Nigeria (MNN)Wycliffe Bible Translators reports that the translator/coordinator of the Tarok translation project in Nigeria was kidnapped in Jos on December 16.

The Seed Company says roughly 70 percent of the Tarok people are Christians.* The New Testament and the “JESUS” film are already available in their heart language.

However, Tarok believers are eager for more background material. The Old Testament can provide a foundation to better understand Christ’s teachings in their New Testament. A team was formed, and the project got underway.

Excitement grew as people began to understand how much their culture would benefit from both an oral and a written form of the Bible. As a result, a partner organization will record an audio version of the New Testament and put it on digital players to foster listening groups around the mother-tongue Scriptures.

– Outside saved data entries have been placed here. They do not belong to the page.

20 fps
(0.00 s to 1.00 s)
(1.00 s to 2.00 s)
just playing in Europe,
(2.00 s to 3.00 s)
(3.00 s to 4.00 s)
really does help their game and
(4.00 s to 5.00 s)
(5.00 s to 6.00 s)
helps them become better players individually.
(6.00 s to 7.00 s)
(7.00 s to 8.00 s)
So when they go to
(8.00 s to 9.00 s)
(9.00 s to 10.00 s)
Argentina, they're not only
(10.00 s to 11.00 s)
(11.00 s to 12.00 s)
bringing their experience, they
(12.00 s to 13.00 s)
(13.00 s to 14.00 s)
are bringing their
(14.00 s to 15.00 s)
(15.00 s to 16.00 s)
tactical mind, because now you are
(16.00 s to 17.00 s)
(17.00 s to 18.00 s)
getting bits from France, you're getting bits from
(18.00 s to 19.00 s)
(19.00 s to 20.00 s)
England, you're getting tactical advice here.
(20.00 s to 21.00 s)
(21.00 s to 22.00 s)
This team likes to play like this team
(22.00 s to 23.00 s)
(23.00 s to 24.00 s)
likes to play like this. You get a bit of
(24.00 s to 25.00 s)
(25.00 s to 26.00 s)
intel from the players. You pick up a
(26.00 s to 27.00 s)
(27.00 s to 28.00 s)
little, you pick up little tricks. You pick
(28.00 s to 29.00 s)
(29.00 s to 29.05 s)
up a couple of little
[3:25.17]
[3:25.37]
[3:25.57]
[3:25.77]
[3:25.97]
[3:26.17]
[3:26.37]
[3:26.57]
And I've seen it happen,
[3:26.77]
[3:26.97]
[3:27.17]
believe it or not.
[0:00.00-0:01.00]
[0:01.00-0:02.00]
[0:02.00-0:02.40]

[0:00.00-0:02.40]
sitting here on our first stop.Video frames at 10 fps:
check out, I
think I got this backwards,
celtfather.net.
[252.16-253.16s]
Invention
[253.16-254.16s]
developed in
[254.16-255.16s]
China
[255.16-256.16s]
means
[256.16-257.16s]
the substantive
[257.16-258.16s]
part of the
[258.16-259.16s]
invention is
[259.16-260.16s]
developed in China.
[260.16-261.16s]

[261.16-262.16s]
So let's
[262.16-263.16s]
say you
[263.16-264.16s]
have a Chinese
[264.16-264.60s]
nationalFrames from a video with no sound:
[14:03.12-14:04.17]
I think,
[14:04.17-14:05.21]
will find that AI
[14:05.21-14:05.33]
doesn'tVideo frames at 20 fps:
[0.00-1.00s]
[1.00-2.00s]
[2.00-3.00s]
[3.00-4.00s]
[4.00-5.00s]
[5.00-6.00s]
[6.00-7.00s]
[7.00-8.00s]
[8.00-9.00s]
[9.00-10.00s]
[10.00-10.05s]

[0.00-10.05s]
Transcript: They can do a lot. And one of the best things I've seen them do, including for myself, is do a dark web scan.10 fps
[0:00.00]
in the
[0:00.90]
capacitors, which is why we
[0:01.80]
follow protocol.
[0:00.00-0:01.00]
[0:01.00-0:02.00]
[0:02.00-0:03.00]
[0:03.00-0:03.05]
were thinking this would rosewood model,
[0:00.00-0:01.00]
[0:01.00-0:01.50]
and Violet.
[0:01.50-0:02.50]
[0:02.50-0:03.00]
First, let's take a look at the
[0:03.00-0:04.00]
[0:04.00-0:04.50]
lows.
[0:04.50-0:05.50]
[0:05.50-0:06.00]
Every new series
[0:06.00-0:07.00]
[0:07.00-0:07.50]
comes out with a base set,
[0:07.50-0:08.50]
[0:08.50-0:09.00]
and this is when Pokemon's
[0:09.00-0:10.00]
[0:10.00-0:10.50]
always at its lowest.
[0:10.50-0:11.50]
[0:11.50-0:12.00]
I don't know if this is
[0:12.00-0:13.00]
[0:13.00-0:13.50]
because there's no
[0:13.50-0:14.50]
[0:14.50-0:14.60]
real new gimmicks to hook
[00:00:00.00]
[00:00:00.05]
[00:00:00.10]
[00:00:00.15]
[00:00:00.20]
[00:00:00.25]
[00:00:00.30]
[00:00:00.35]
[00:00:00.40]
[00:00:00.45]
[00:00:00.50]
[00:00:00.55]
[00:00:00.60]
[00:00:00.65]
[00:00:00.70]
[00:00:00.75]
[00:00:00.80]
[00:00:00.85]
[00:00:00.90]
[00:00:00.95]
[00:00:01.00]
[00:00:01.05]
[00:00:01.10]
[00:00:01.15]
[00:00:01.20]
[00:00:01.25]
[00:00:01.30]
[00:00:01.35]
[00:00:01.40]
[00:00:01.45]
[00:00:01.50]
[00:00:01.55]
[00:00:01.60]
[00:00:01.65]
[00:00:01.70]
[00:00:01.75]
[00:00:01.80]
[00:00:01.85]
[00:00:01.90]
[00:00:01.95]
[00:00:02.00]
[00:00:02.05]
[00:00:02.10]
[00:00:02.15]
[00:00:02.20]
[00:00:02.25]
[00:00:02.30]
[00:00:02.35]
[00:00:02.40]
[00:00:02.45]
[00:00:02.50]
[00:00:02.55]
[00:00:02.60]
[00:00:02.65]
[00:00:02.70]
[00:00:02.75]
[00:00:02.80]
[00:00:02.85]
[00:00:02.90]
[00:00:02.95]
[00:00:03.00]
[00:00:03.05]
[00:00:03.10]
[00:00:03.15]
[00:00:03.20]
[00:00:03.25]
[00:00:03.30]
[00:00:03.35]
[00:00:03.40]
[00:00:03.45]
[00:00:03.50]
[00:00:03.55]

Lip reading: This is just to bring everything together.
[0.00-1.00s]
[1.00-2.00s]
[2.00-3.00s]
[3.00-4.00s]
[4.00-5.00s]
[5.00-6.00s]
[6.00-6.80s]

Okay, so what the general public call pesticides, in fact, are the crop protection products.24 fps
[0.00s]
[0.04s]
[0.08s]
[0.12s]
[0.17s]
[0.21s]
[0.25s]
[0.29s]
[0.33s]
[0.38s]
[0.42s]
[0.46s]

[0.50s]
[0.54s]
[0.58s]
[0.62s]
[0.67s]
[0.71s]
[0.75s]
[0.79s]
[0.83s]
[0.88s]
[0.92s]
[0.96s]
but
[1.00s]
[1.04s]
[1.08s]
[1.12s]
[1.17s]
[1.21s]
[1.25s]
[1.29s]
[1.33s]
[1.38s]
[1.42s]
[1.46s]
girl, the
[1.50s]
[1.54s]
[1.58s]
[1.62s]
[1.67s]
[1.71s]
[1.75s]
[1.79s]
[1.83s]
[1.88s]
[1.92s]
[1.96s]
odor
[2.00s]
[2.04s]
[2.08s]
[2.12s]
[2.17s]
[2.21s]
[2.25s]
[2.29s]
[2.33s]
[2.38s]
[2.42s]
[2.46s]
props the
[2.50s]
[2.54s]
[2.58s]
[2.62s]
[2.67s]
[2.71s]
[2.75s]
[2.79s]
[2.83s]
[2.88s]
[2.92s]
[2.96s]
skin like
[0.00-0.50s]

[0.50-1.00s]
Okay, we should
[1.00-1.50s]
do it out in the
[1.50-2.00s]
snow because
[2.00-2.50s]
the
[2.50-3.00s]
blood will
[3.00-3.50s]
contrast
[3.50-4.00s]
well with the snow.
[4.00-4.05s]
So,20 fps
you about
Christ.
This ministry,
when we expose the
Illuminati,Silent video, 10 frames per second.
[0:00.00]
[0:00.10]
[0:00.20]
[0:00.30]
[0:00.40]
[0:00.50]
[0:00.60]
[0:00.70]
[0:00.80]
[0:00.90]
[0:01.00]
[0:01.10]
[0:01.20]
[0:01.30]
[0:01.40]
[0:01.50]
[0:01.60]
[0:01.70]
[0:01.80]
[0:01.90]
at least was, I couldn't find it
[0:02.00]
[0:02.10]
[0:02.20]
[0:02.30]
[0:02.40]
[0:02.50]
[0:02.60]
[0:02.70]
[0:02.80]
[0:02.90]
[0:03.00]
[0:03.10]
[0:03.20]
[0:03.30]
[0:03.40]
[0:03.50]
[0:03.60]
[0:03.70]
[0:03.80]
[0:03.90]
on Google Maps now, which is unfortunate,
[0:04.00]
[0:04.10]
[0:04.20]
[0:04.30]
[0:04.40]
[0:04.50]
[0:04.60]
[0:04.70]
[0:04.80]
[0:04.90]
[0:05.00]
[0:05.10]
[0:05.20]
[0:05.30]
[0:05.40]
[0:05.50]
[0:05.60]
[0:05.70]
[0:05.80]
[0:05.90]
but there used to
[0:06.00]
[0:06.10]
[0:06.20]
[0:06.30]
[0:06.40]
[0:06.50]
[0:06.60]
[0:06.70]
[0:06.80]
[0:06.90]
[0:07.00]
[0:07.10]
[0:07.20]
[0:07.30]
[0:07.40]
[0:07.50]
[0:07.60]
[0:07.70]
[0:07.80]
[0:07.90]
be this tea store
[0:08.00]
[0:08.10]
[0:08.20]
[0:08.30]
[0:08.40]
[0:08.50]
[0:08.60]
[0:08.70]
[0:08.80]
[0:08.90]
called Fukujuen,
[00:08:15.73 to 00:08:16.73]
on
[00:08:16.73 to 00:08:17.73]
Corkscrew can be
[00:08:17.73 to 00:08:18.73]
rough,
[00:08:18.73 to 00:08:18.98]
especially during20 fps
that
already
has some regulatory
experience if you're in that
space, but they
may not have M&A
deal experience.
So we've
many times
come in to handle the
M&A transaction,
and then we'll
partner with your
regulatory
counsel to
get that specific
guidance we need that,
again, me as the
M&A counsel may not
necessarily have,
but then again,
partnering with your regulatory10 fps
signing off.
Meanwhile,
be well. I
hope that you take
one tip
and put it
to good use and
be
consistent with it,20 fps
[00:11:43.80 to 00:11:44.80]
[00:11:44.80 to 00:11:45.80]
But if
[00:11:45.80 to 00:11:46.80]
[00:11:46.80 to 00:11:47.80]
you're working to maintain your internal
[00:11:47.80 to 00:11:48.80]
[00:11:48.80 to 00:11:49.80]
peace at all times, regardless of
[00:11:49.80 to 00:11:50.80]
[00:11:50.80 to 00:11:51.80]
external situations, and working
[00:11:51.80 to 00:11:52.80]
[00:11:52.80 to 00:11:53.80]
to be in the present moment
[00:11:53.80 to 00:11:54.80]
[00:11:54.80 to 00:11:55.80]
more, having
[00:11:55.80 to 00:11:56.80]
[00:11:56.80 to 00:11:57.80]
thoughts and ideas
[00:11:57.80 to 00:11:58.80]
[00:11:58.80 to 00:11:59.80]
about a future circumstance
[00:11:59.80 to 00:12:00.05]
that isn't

As the Old Testament is completed, the whole Bible will be produced in both printed and audio formats, to support people’s spiritual growth.

The kidnapping is a crushing blow for the team. Please pray for the coordinator’s safe release. Ask God to minister to him during his captivity.

Pray, too, for his family and for the Tarok translation team. As a result of this incident, the team was forced to cancel a translation-checking session scheduled for this month.

* The Tarok translation is a project of The Seed Company.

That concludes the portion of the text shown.